# [The problem]
Copy every line below precisely as it appears.

Input data START

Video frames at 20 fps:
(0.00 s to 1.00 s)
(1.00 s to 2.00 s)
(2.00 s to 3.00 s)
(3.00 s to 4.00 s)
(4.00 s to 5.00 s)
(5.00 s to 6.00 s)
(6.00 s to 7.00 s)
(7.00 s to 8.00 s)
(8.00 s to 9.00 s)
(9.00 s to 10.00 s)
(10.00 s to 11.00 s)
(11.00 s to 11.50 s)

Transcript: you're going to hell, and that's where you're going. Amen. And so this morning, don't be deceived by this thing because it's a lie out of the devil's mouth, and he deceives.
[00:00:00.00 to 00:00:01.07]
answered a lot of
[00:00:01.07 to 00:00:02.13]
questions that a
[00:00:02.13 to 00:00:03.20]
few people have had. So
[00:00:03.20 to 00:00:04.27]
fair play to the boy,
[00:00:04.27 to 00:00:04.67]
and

Input data END

# [Task answer]
Video frames at 20 fps:
(0.00 s to 1.00 s)
(1.00 s to 2.00 s)
(2.00 s to 3.00 s)
(3.00 s to 4.00 s)
(4.00 s to 5.00 s)
(5.00 s to 6.00 s)
(6.00 s to 7.00 s)
(7.00 s to 8.00 s)
(8.00 s to 9.00 s)
(9.00 s to 10.00 s)
(10.00 s to 11.00 s)
(11.00 s to 11.50 s)

Transcript: you're going to hell, and that's where you're going. Amen. And so this morning, don't be deceived by this thing because it's a lie out of the devil's mouth, and he deceives.
[00:00:00.00 to 00:00:01.07]
answered a lot of
[00:00:01.07 to 00:00:02.13]
questions that a
[00:00:02.13 to 00:00:03.20]
few people have had. So
[00:00:03.20 to 00:00:04.27]
fair play to the boy,
[00:00:04.27 to 00:00:04.67]
and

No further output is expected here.